Посреди лунной дорожки, которая и на самом деле так и не пропала, взбурлила вода, а после появилась одна из русалок, та самая Аглая, которая меня сюда и пригласила.
– Вон оно чего, – огладил бороду дядя Ермолай – Ну, парень, вот тебе и загадка, которую окромя тебя никто не решит. Как ни поступи – все одно не поймешь, верно или нет сделал. Ты, главное, помни, – русалки – не упыри, тебя с собой на ту сторону не утащат. Ладно, пойду я, на твоих приятелей гляну, как они там, в лесу, себя ведут. Неровен час, еще на проклятый клад набредут да выкапывать его начнут.
Он хлопнул меня по плечу, ухмыльнулся, глядя на Аглаю, которая не торопясь брела по лунной дорожке к берегу, и беззвучно нырнул в кусты, что росли неподалеку от нас.
– Телепортация как она есть, – негромко произнес я, понимая, что сейчас дядя Ермолай уже не здесь, на берегу реки, а где-то посреди своего леса.
Я тоже так хочу уметь.
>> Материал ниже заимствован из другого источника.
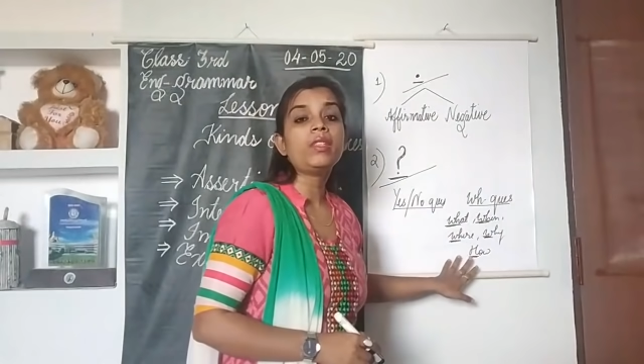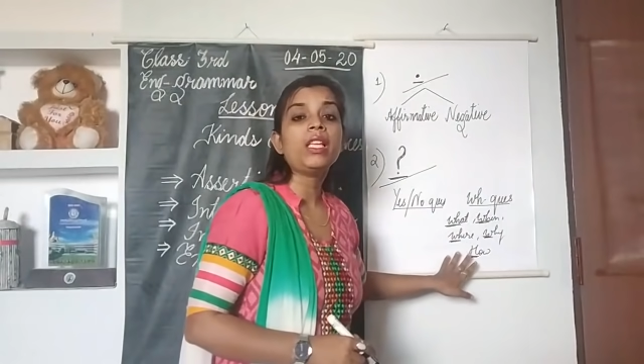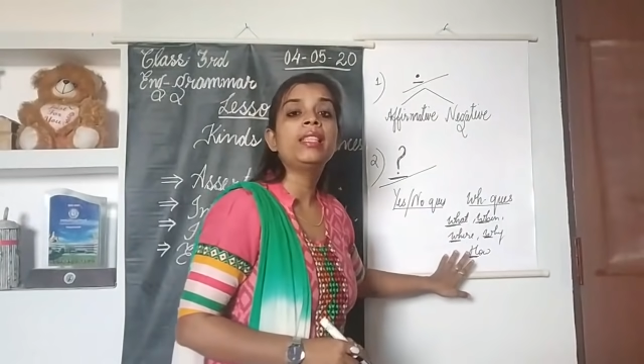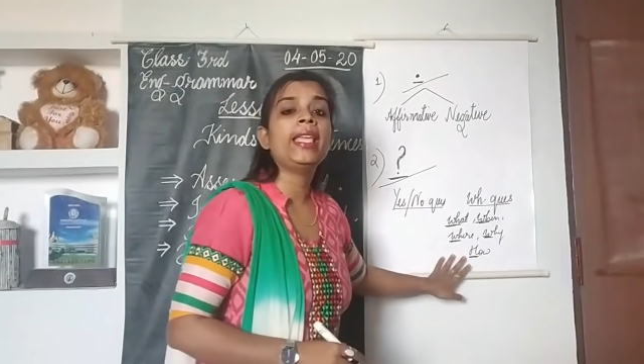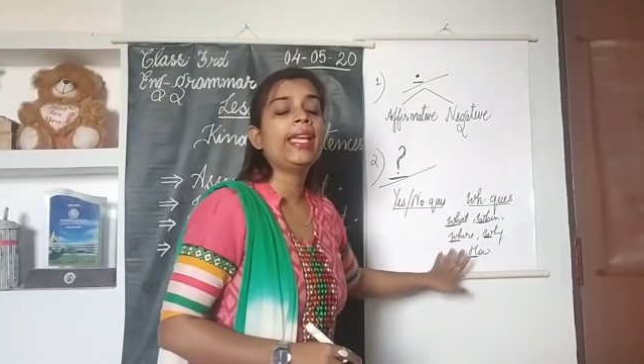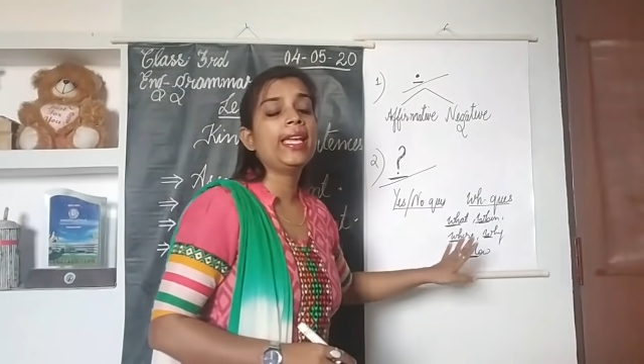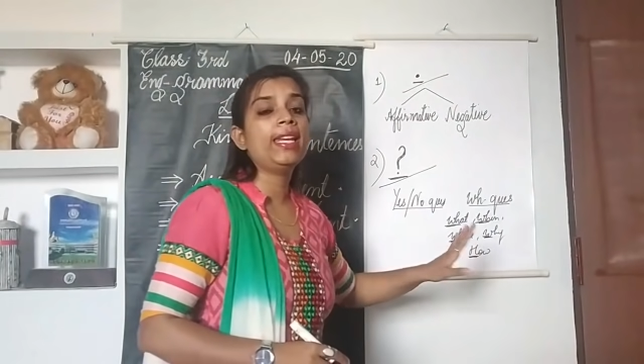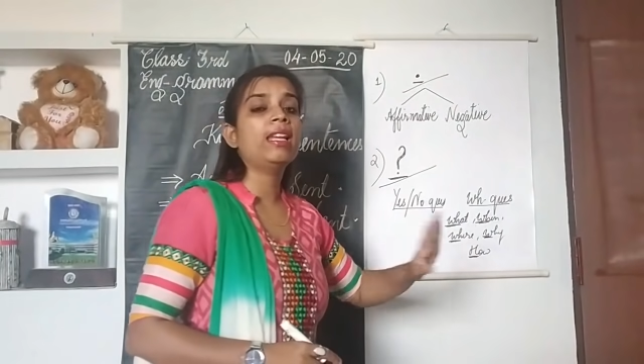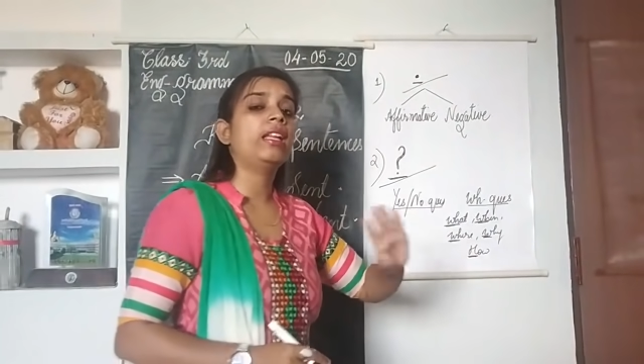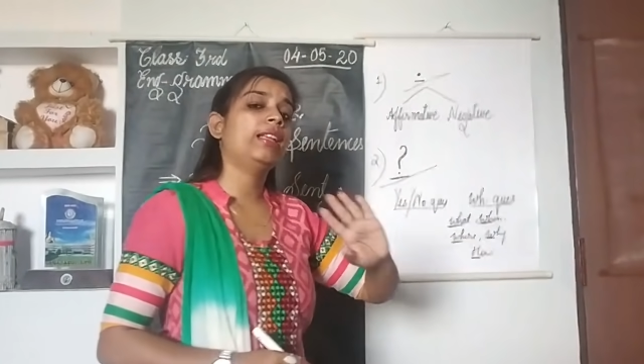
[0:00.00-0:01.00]
they
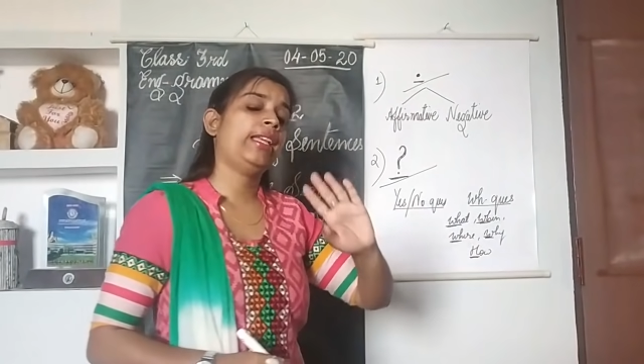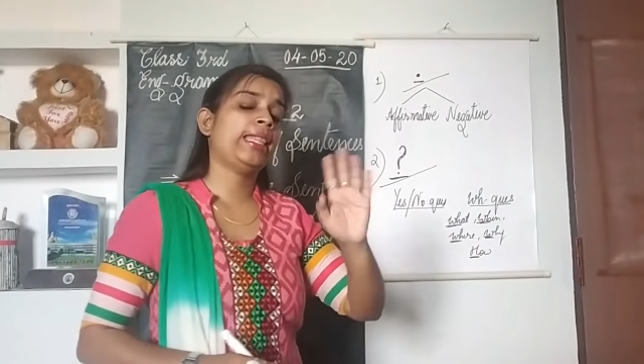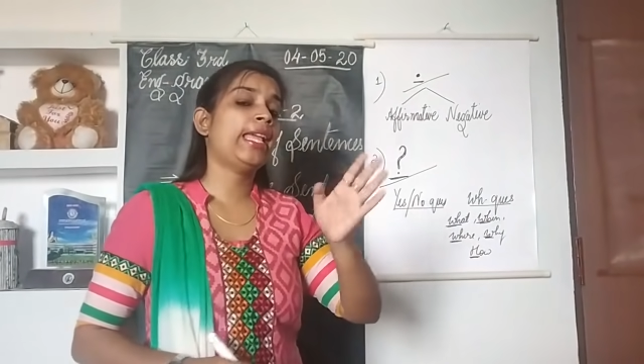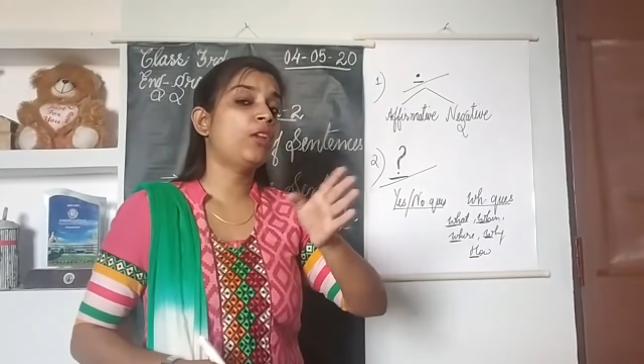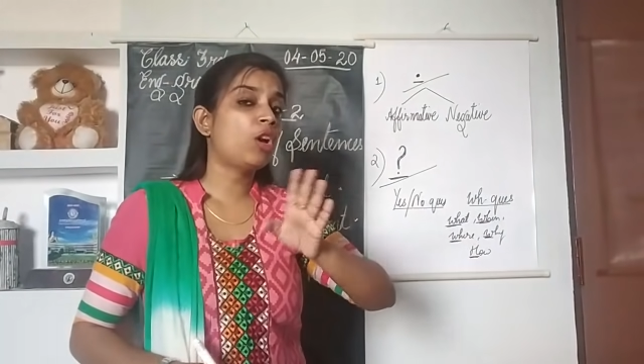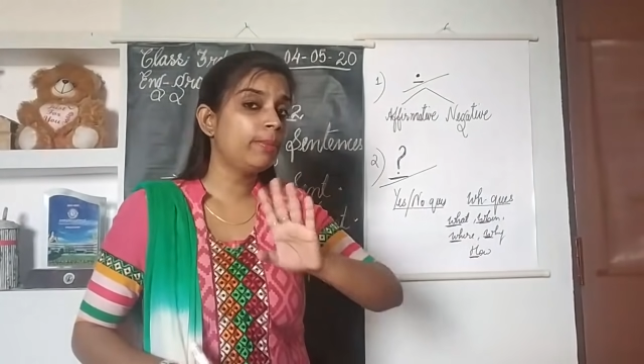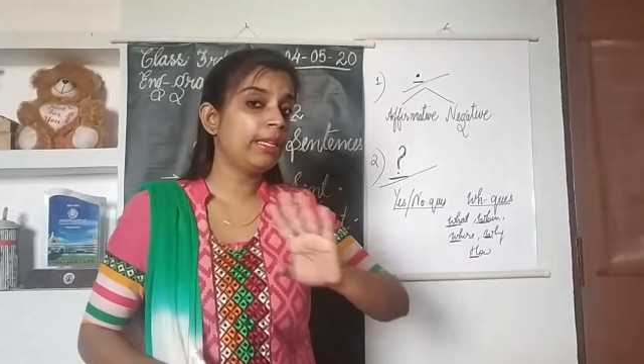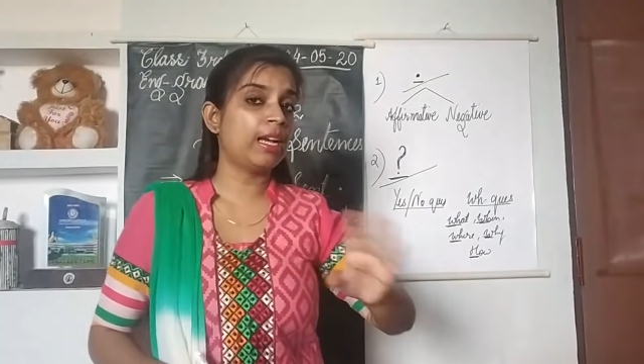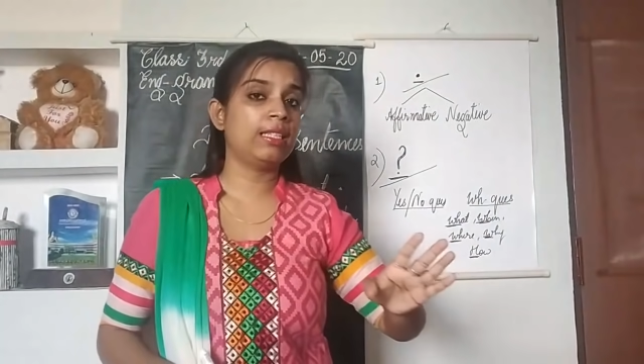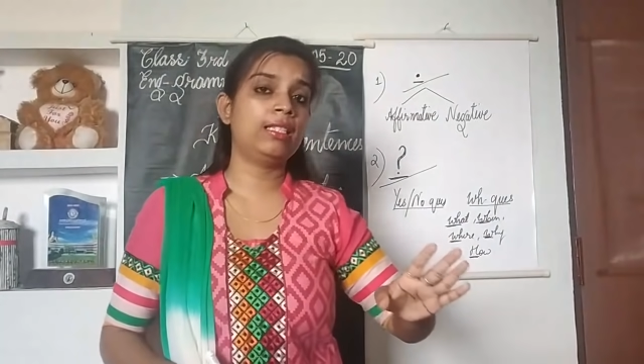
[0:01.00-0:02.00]
cannot be
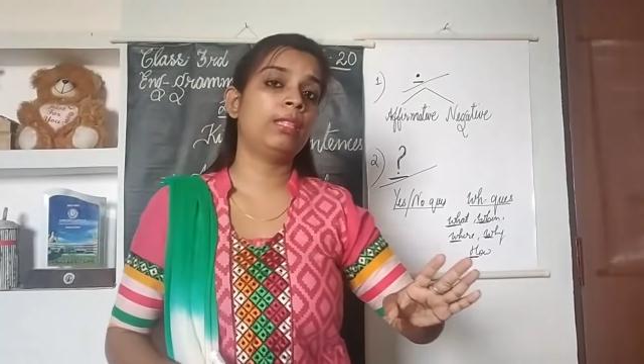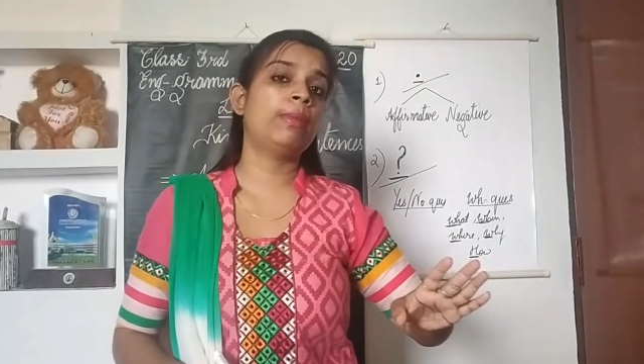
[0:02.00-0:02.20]
answered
Но – не судьба. В мире Ночи закон «каждому свое» выполняется безукоризненно. Ведьмы умеют летать и портить окружающим жизнь, русалки топить беспечных граждан, зыбочник детей пугает, полуденица следит за соблюдением селянами норм трудового законодательства, а я, ведьмак, с мертвыми общаюсь, в соответствии со своей узкой специализацией, и зелья варю по мере сил. Кому что Поконом предписано, тот то и делает.
Аглая тем временем уже добралась до берега, и теперь стояла напротив меня. Кожа у нее стала куда бледнее, чем тогда, в начале августа, да и вообще в ней некая полупрозрачность появилась. Если в прошлый раз иных из русалок от обычных женщин было не отличить, то теперь сразу было ясно, что эта красотка не слишком-то относится к привычному тварному миру.
– Ты пришел, – улыбнувшись, негромко проговорила Аглая.
– Так обещал же, – подтвердил я. – Да и здоровались мы уже. Еще до того, как вы пляски на воде устроили.
– Ты поможешь мне уйти? – требовательно спросила русалка.
Все как всегда. Мне задают вопрос, ответ на который я дать не могу, поскольку не очень понимаю, о чем меня спросили.
Хотя тут слово «уйти» множественности значений и не подразумевает. Надоела девушке русалочья жизнь, выходит.
Вот только она не мертва. Она не дух, я не смогу ее отпустить. Ну да, живой ее не назовешь, но даже та не-жизнь, что в ней сейчас есть, уже достаточна для того, чтобы не считать ее моим клиентом.
– И что надо сделать? Ну чтобы ты ушла? – уточнил я – Просто у меня профиль другой…
– Люби меня, – перебила меня Аглая, приложив ладони к моей груди. Холод, исходящий из них, моментально проник сквозь ткань. – Отдай мне часть своего тепла, мне нужно всего мгновение, чтобы ощутить себя живой, и тогда моя душа отправится за кромку. Навсегда. Навеки.
А вот теперь, дядя Ермолай, я понял, чего ты так хмыкал. Задачка-то и вправду не из простых. Но спасибо тебе уже за то, что дал понять одну очень важную вещь – моя жизнь Аглае не нужна. Если бы не эта подсказка, сразу бы «нет» прозвучало.
Теперь же если сомнения и есть, то в основном морально-этического и физиологического характера. То есть – надо ли оно мне вообще, и если да, то все ли выйдет как надо технически? Нет, так-то осечек по этой части у меня не бывало, но то ведь с живыми? А эта хоть и симпатичная, но холодная как лед, и вон сквозь нее так и не пропавшую серебристую дорожку на воде немного видно.